Menurut perspektif hukum, definisi korupsi secara gamblang telah dijelaskan dalam 13buah Pasal
dalam UU No. 31 Tahun 1999 yang telah diubah dengan UU No. 20 Tahun 2001 tentang
Pemberantasan Tindak Pidana Korupsi. Berdasarkan pasal-pasal tersebut, korupsi dirumuskan
kedalam 30 bentuk/jenis tindak pidana korupsi. Pasal-pasal tersebut menerangkan secara terperinci
mengenai perbuatan yang bisa dikenakan sanksi pidana karena korupsi. Ketigapuluh bentuk/jenis
tindak pidana korupsi tersebut pada dasarnya dapat dikelompokkan sebagai berikut:
1. Kerugian keuangan negara
2. Suap-menyuap
3. Penggelapan dalam jabatan
4. Pemerasan
5. Perbuatan curang
6. Benturan kepentingan dalam pengadaan
7. Gratifikasi
Peraturan perundang-undangan (legislation) merupakan wujud dari politik hukum institusi Negara
dirancang dan disahkan sebagai undang-undang pemberantasan tindak pidana korupsi. Secara
parsial, dapat disimpulkan pemerintah dan bangsa Indonesia serius melawan dan memberantas
tindak pidana korupsi di negeri ini.
Dari aspek ekonomi, yang menjadi indikator adanya transparansi dan akuntabilitas tersebut
adalah rendahnya tingkat korupsi, kolusi, dan nepotisme (KKN). Berarti, semakin tinggi tingkat
transparansi dan akuntabilitas, maka semestinya semakin rendah pula kemungkinan terjadinya
korupsi, kolusi dan nepotisme (KKN). Tetapi, realita dari berbagai penelitian dan evaluasi yang
dilakukan oleh beberapa lembaga berbeda, justru menunjukkan kecenderungan yang semakin
memprihatinkan, serta pada umumnya penelitian-penelitian tersebut menyimpulkan, bahwa
“Indonesia merupakan salah satu negara paling korup di dunia”.

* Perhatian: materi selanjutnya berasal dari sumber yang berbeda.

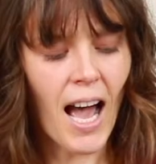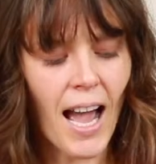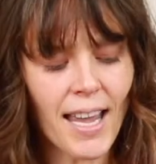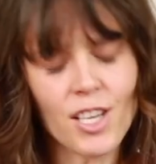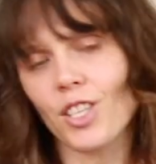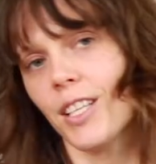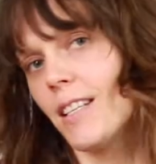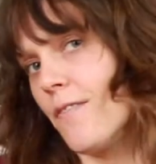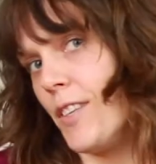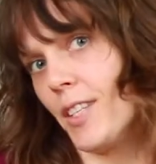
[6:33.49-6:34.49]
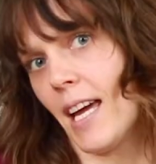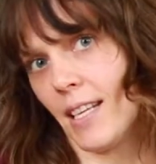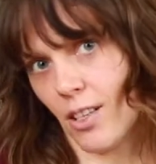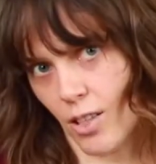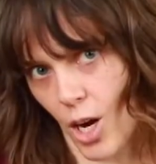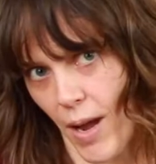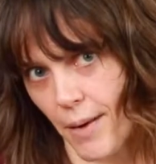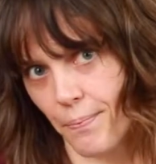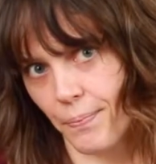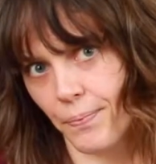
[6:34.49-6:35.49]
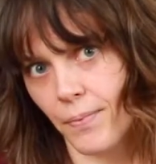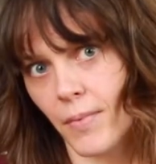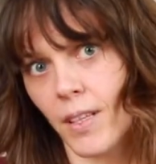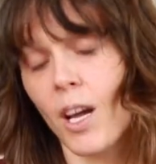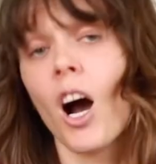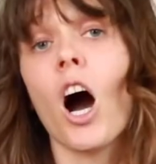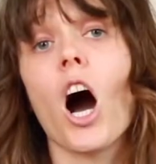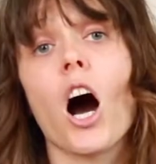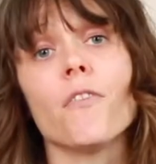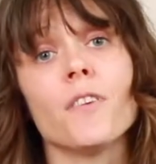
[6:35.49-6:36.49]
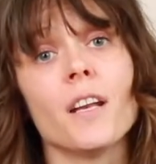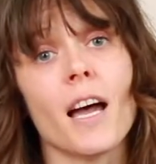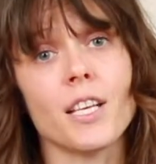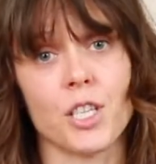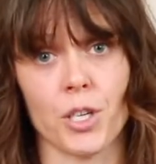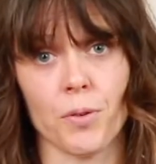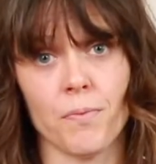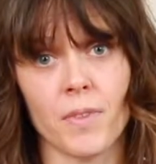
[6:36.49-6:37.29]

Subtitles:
I actually didn't feel that needle go in. Often I do,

Korupsi juga telah berkembang dan mengakar di lembaga-lembaga pemerintahan, lembaga
perwakilan rakyat (DPR dan DPRD), ironisnya lagi hal ini juga terjadi di lembaga peradilan
sendiri. Seharusnya kepolisian, kejaksaan dan lembaga peradilan menjadi ujung tombak bagi
upaya pemberantasan korupsi justru pandangan oleh banyak kalangan merupakan institusi-
institusi publik yang korup dan banyak melakukan penyalahgunaan wewenang. Dalam artian,
bahwa korupsi telah merajalela terutama di kalangan birokrasi pada institusi publik atau lembaga
pemerintah, baik departemen maupun non departemen. Dari uraian diatas mengindikasikan bahwa
korupsi benar-benar telah menjadi permasalahan yang serius dan sistemik yang sangat
membahayakan dan merugikan negara maupun masyarakat, khususnya di negara kecil dan
berkembang seperti halnya Indonesia.
Dari sudut pandang hukum, tindak pidana korupsi secara garis besar mencakup unsur-unsur
sebagai berikut:
• Perbuatan melawan hukum
• Penyalahgunaan kewenangan, kesempatan, atau sarana
• Memperkaya diri sendiri, orang lain, atau korporasi
• Merugikan keuangan negara atau perekonomian negara
Dalam kasus ini perlu waktu yang lama untuk membuktikan bahwa PT NKE bersalah melakukan
tindak korupsi. Bukannya kita tidak menyadari dari dulu korupsi ini sudah mencederai rakyat
miskin dengan terjadinya penyimpangan dana yang mula nya untuk pembangunan Rumah Sakit
Khusus Infeksi ditahun 2009-2010 sampai dengan saat ini nyatanya, keperluaan tersebut hanya
dijadikan alat untuk memperkaya diri sendiri. Oleh sebab itu, korupsi merupakan salah satu
elemen yang turut memberikan kontribusi bagi terjadinya keterbelakangan dan buruknya kinerja
ekonomi Indonesia, serta merupakan salah satu faktor penghambat yang utama bagi
pembangunan dan upaya pengentasan kemiskinan.